[TASK DETAILS]: Taking the data below, please print only the lines from the line holding "(1636.23 s)" to the line holding "(1637.83 s)", inclusive, with pictures omitted.

Dataset entries:

^^^^^^^^^^^^^^^^

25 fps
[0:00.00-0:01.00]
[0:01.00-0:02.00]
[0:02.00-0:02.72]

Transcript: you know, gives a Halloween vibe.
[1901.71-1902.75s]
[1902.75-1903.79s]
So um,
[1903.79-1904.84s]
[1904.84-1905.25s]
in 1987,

^^^^^^^^^^^^^^^^

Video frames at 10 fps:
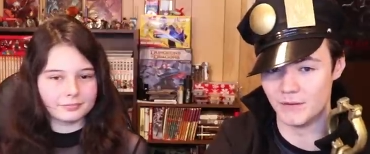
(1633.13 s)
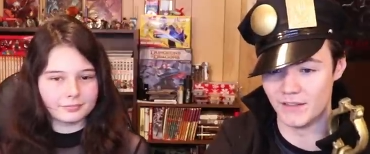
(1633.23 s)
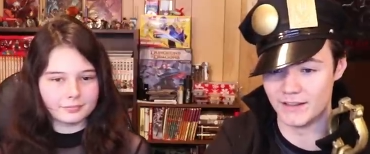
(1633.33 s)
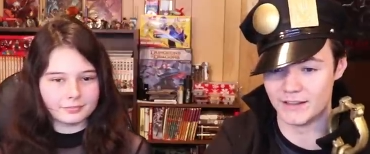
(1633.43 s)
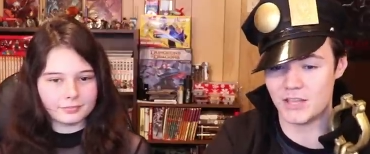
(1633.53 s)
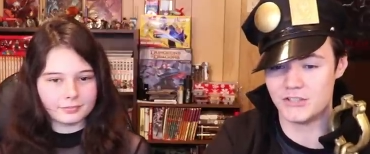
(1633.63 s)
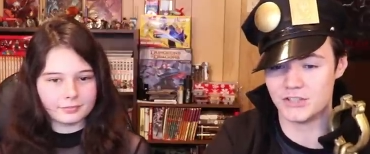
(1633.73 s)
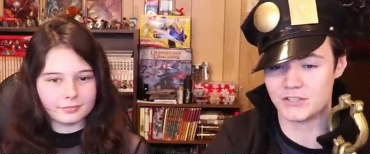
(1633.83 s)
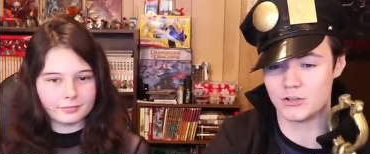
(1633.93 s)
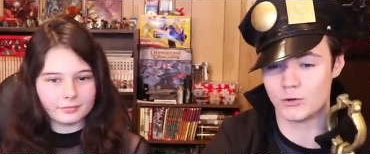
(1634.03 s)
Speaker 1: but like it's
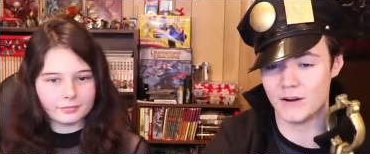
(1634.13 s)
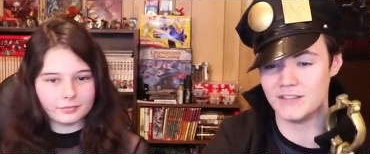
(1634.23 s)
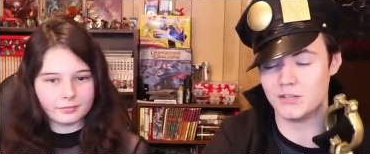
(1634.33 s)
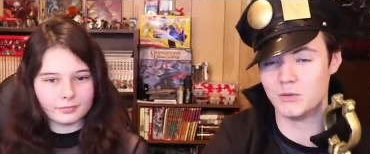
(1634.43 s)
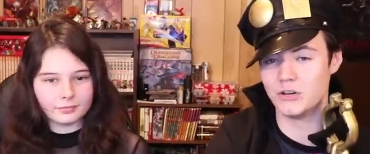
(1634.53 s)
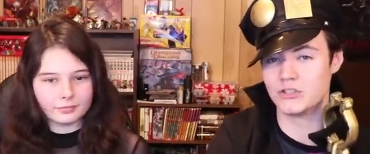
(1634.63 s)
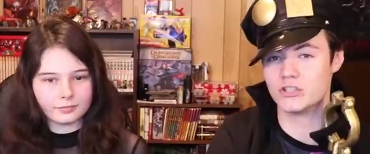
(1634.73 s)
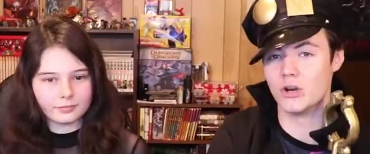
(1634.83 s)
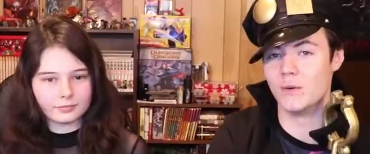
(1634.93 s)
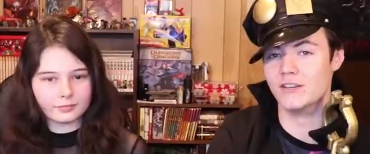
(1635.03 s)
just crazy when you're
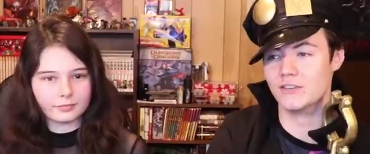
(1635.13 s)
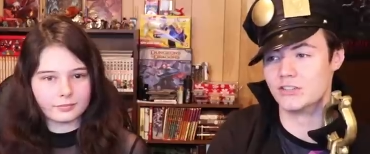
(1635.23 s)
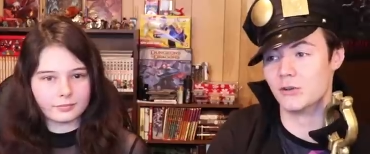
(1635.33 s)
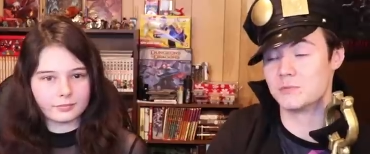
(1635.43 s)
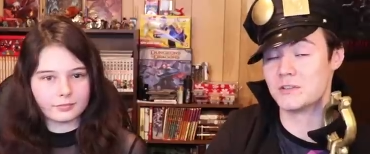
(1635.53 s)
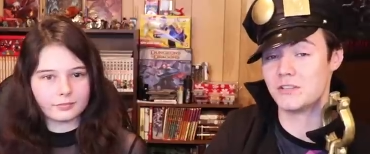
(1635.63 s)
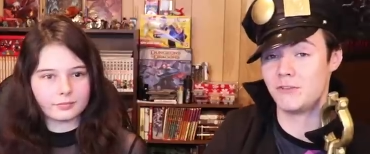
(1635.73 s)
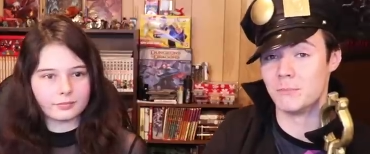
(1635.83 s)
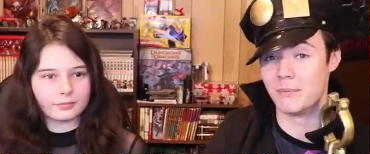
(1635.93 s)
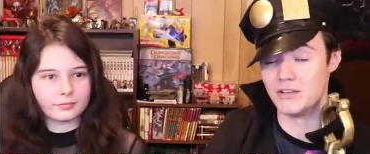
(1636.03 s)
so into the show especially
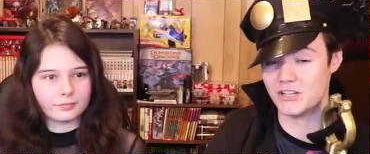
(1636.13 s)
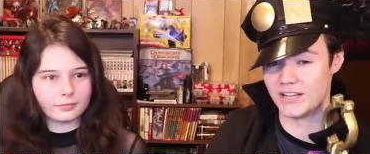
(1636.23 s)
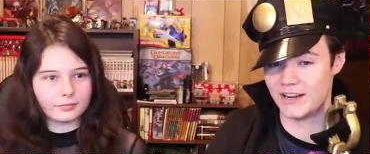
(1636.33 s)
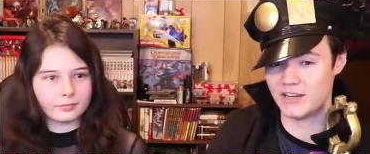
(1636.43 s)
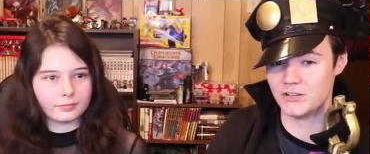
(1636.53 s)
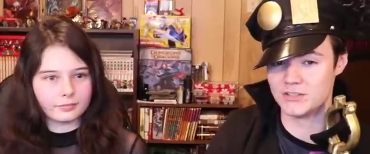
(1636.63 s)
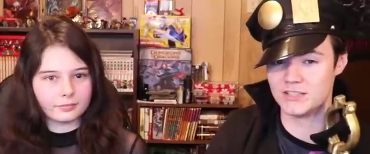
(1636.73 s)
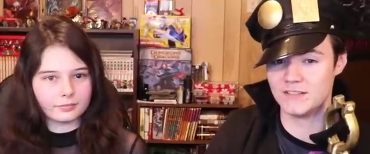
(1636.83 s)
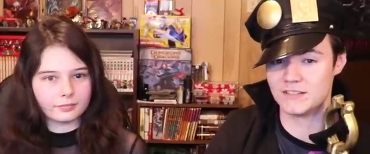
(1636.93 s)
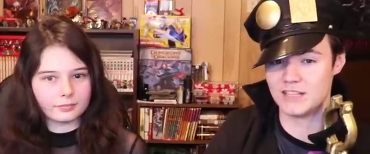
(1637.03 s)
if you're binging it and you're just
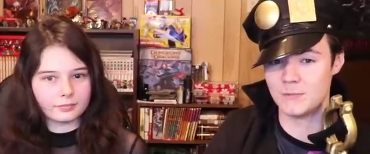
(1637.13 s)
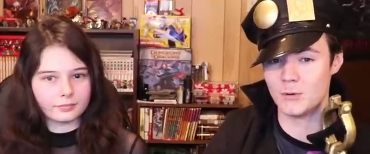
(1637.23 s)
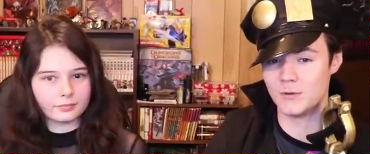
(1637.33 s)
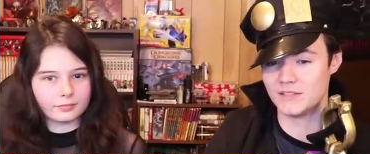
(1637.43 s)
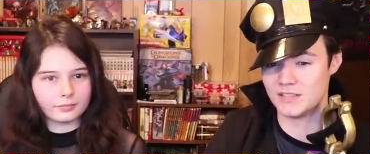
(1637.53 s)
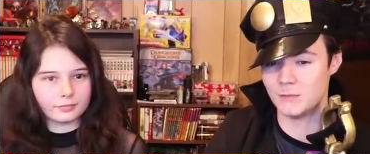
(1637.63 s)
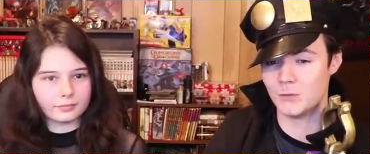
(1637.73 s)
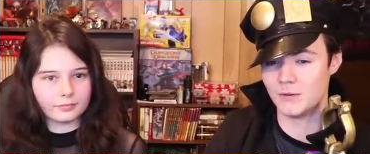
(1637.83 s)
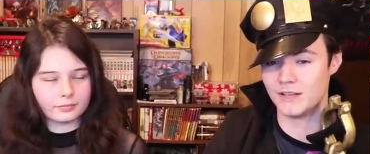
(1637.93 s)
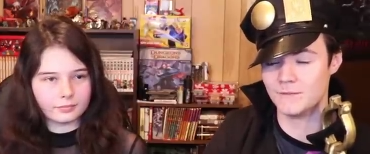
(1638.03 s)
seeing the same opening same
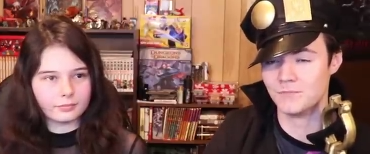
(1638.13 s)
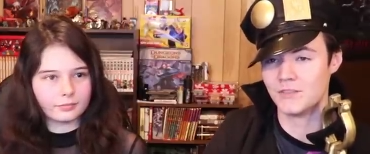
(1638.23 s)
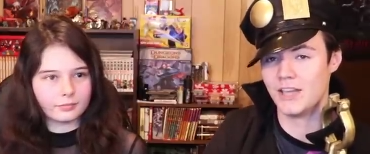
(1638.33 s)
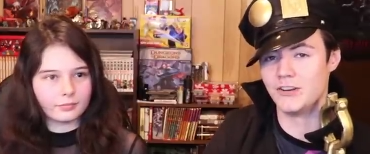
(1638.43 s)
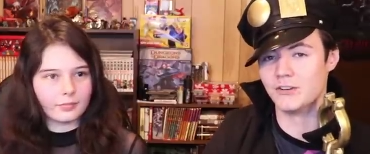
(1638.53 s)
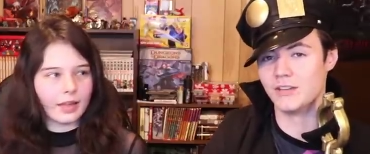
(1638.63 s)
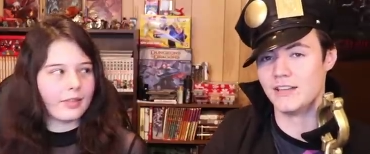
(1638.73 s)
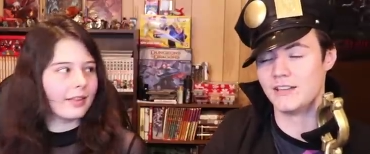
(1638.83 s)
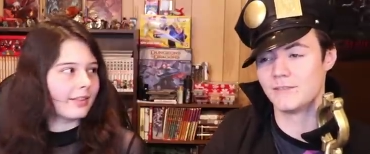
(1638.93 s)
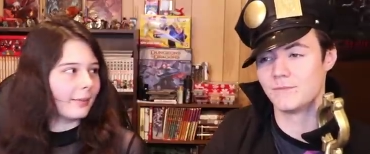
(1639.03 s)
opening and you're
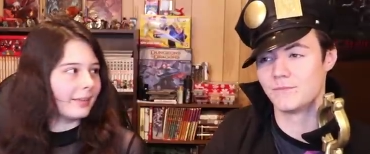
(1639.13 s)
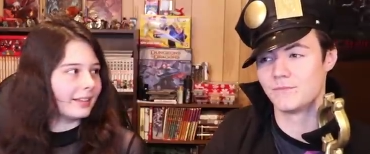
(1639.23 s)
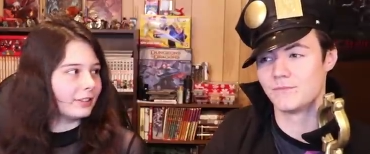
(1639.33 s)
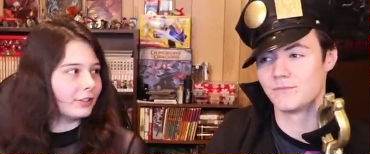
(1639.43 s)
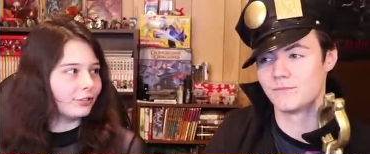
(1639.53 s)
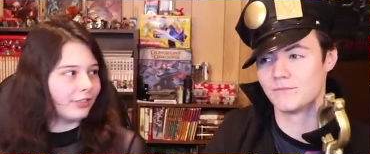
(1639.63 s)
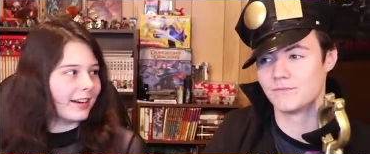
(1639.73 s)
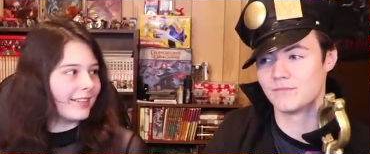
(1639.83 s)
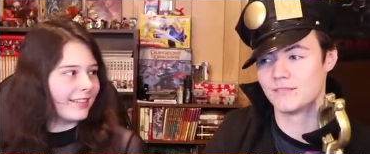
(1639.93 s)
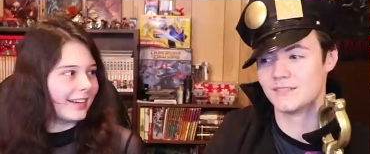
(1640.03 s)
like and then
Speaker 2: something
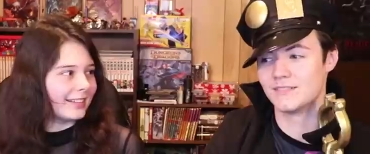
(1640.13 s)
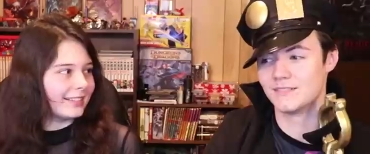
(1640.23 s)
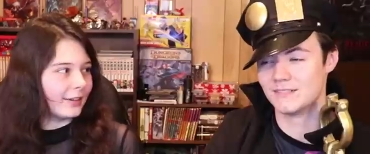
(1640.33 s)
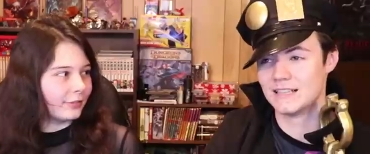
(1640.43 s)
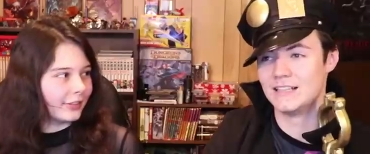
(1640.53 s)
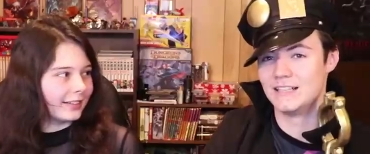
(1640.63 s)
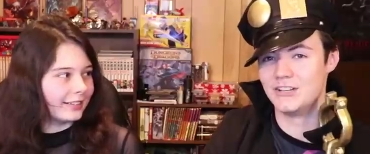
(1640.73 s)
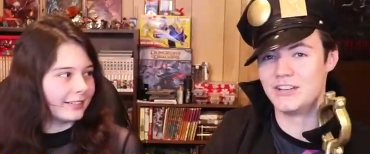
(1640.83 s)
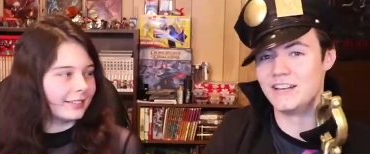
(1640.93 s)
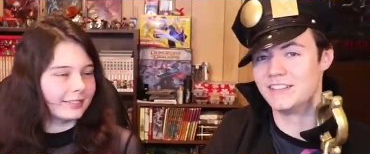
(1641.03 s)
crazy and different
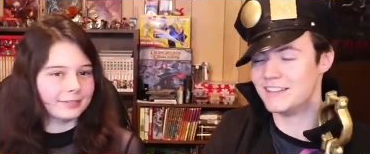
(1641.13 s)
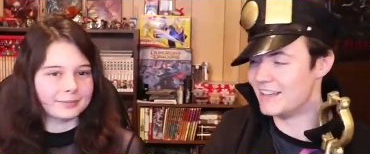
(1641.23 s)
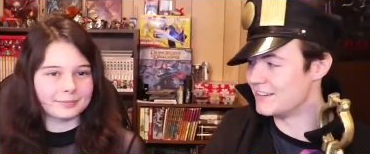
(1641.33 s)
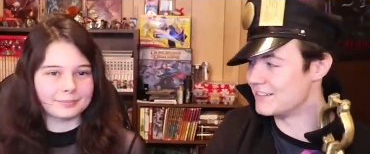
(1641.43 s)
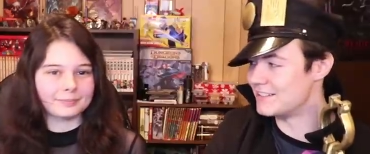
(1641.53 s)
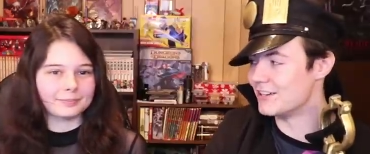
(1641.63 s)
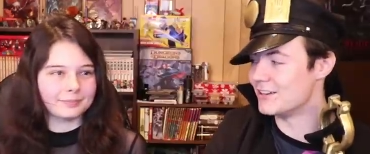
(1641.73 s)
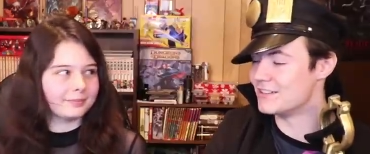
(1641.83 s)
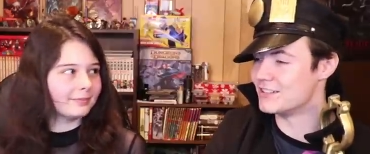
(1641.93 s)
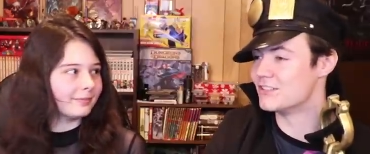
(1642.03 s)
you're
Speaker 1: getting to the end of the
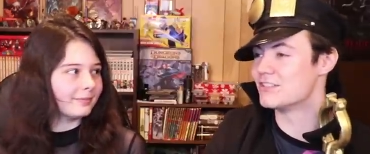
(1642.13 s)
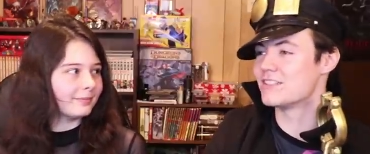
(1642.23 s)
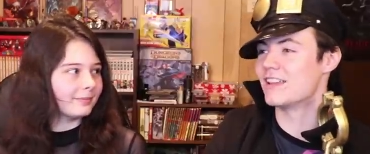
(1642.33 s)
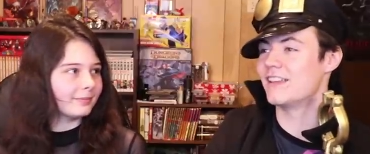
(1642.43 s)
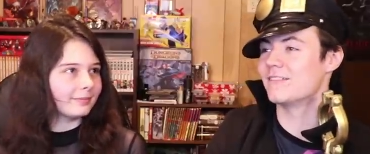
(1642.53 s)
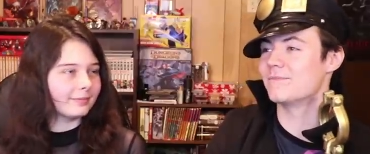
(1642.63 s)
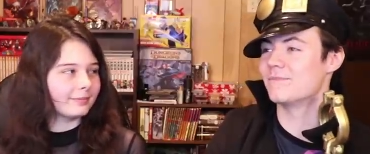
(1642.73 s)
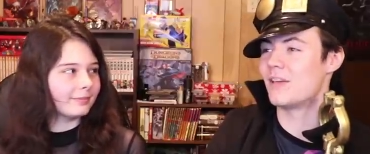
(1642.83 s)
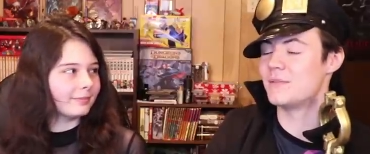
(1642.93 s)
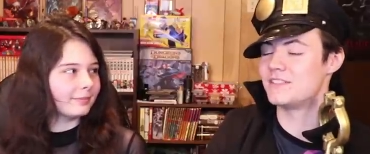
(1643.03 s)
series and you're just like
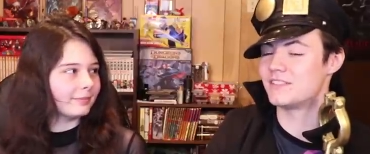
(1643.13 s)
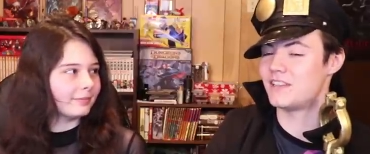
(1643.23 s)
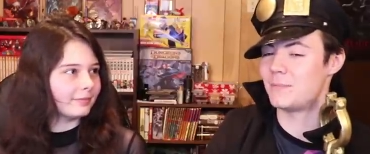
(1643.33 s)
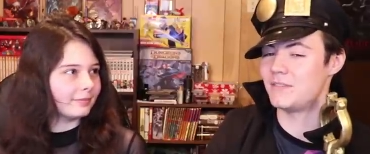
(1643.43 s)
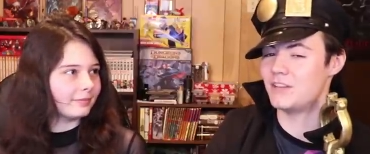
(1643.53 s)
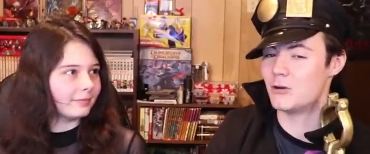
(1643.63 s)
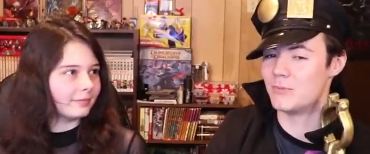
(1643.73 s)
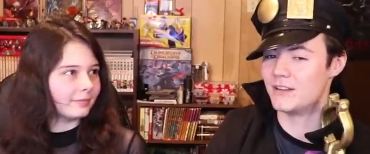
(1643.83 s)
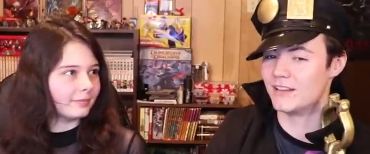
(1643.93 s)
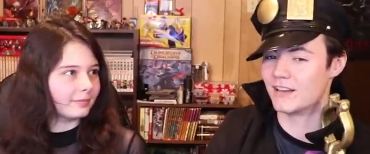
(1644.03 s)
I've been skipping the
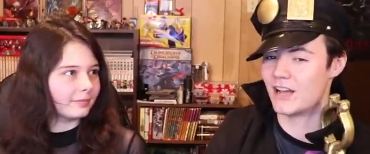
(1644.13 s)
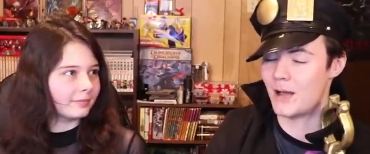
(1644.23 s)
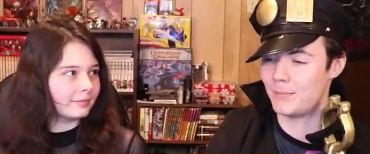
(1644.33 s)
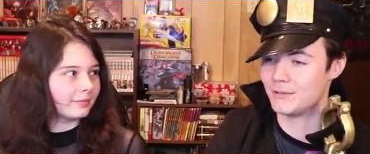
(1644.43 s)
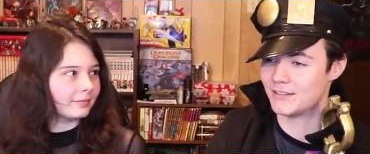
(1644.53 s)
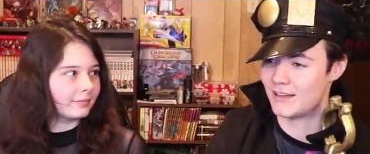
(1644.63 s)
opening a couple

^^^^^^^^^^^^^^^^

[RESPONSE]:
(1636.23 s)
(1636.33 s)
(1636.43 s)
(1636.53 s)
(1636.63 s)
(1636.73 s)
(1636.83 s)
(1636.93 s)
(1637.03 s)
if you're binging it and you're just
(1637.13 s)
(1637.23 s)
(1637.33 s)
(1637.43 s)
(1637.53 s)
(1637.63 s)
(1637.73 s)
(1637.83 s)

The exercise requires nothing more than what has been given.